(Saved data entries)
• • • •
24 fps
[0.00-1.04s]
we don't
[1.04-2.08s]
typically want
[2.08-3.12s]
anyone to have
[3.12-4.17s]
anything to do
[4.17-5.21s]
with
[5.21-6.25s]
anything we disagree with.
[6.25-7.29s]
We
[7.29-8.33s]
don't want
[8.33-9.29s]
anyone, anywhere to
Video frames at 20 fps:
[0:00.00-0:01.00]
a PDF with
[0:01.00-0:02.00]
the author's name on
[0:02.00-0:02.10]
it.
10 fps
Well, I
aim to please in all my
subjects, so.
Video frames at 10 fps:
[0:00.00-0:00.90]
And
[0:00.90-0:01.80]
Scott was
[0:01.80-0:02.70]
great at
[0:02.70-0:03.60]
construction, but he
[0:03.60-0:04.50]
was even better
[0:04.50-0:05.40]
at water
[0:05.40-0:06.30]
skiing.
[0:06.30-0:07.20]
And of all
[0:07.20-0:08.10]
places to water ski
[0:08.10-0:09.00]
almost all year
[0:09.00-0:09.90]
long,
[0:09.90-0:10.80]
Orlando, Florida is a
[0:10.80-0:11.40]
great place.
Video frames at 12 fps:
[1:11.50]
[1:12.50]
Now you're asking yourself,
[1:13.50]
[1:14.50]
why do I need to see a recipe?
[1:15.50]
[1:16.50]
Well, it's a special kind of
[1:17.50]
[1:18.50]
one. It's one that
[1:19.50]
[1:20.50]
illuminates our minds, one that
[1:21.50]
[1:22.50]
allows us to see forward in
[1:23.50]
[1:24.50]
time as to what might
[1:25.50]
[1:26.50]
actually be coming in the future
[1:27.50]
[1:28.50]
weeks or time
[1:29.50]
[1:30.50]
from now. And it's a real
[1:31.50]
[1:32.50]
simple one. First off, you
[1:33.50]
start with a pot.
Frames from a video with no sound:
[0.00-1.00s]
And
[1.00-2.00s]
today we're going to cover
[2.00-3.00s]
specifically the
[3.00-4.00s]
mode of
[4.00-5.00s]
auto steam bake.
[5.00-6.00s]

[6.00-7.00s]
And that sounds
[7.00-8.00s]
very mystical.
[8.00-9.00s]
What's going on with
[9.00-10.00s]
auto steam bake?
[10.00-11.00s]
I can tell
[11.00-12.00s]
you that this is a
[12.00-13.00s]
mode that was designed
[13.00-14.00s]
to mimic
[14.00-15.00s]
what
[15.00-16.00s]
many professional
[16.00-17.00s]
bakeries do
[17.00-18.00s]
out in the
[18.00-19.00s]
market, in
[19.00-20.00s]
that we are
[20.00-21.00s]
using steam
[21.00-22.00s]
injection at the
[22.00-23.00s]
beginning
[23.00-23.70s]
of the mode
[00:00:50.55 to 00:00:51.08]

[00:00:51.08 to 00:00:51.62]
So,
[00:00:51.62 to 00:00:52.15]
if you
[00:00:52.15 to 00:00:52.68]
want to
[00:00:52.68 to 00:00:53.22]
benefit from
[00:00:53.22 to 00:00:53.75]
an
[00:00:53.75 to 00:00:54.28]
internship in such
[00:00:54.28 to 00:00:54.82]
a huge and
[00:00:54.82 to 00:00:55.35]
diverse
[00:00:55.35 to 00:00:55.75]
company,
• • • •
Each record must appear again, word for word.

24 fps
[0.00-1.04s]
we don't
[1.04-2.08s]
typically want
[2.08-3.12s]
anyone to have
[3.12-4.17s]
anything to do
[4.17-5.21s]
with
[5.21-6.25s]
anything we disagree with.
[6.25-7.29s]
We
[7.29-8.33s]
don't want
[8.33-9.29s]
anyone, anywhere to
Video frames at 20 fps:
[0:00.00-0:01.00]
a PDF with
[0:01.00-0:02.00]
the author's name on
[0:02.00-0:02.10]
it.
10 fps
Well, I
aim to please in all my
subjects, so.
Video frames at 10 fps:
[0:00.00-0:00.90]
And
[0:00.90-0:01.80]
Scott was
[0:01.80-0:02.70]
great at
[0:02.70-0:03.60]
construction, but he
[0:03.60-0:04.50]
was even better
[0:04.50-0:05.40]
at water
[0:05.40-0:06.30]
skiing.
[0:06.30-0:07.20]
And of all
[0:07.20-0:08.10]
places to water ski
[0:08.10-0:09.00]
almost all year
[0:09.00-0:09.90]
long,
[0:09.90-0:10.80]
Orlando, Florida is a
[0:10.80-0:11.40]
great place.
Video frames at 12 fps:
[1:11.50]
[1:12.50]
Now you're asking yourself,
[1:13.50]
[1:14.50]
why do I need to see a recipe?
[1:15.50]
[1:16.50]
Well, it's a special kind of
[1:17.50]
[1:18.50]
one. It's one that
[1:19.50]
[1:20.50]
illuminates our minds, one that
[1:21.50]
[1:22.50]
allows us to see forward in
[1:23.50]
[1:24.50]
time as to what might
[1:25.50]
[1:26.50]
actually be coming in the future
[1:27.50]
[1:28.50]
weeks or time
[1:29.50]
[1:30.50]
from now. And it's a real
[1:31.50]
[1:32.50]
simple one. First off, you
[1:33.50]
start with a pot.
Frames from a video with no sound:
[0.00-1.00s]
And
[1.00-2.00s]
today we're going to cover
[2.00-3.00s]
specifically the
[3.00-4.00s]
mode of
[4.00-5.00s]
auto steam bake.
[5.00-6.00s]

[6.00-7.00s]
And that sounds
[7.00-8.00s]
very mystical.
[8.00-9.00s]
What's going on with
[9.00-10.00s]
auto steam bake?
[10.00-11.00s]
I can tell
[11.00-12.00s]
you that this is a
[12.00-13.00s]
mode that was designed
[13.00-14.00s]
to mimic
[14.00-15.00s]
what
[15.00-16.00s]
many professional
[16.00-17.00s]
bakeries do
[17.00-18.00s]
out in the
[18.00-19.00s]
market, in
[19.00-20.00s]
that we are
[20.00-21.00s]
using steam
[21.00-22.00s]
injection at the
[22.00-23.00s]
beginning
[23.00-23.70s]
of the mode
[00:00:50.55 to 00:00:51.08]

[00:00:51.08 to 00:00:51.62]
So,
[00:00:51.62 to 00:00:52.15]
if you
[00:00:52.15 to 00:00:52.68]
want to
[00:00:52.68 to 00:00:53.22]
benefit from
[00:00:53.22 to 00:00:53.75]
an
[00:00:53.75 to 00:00:54.28]
internship in such
[00:00:54.28 to 00:00:54.82]
a huge and
[00:00:54.82 to 00:00:55.35]
diverse
[00:00:55.35 to 00:00:55.75]
company,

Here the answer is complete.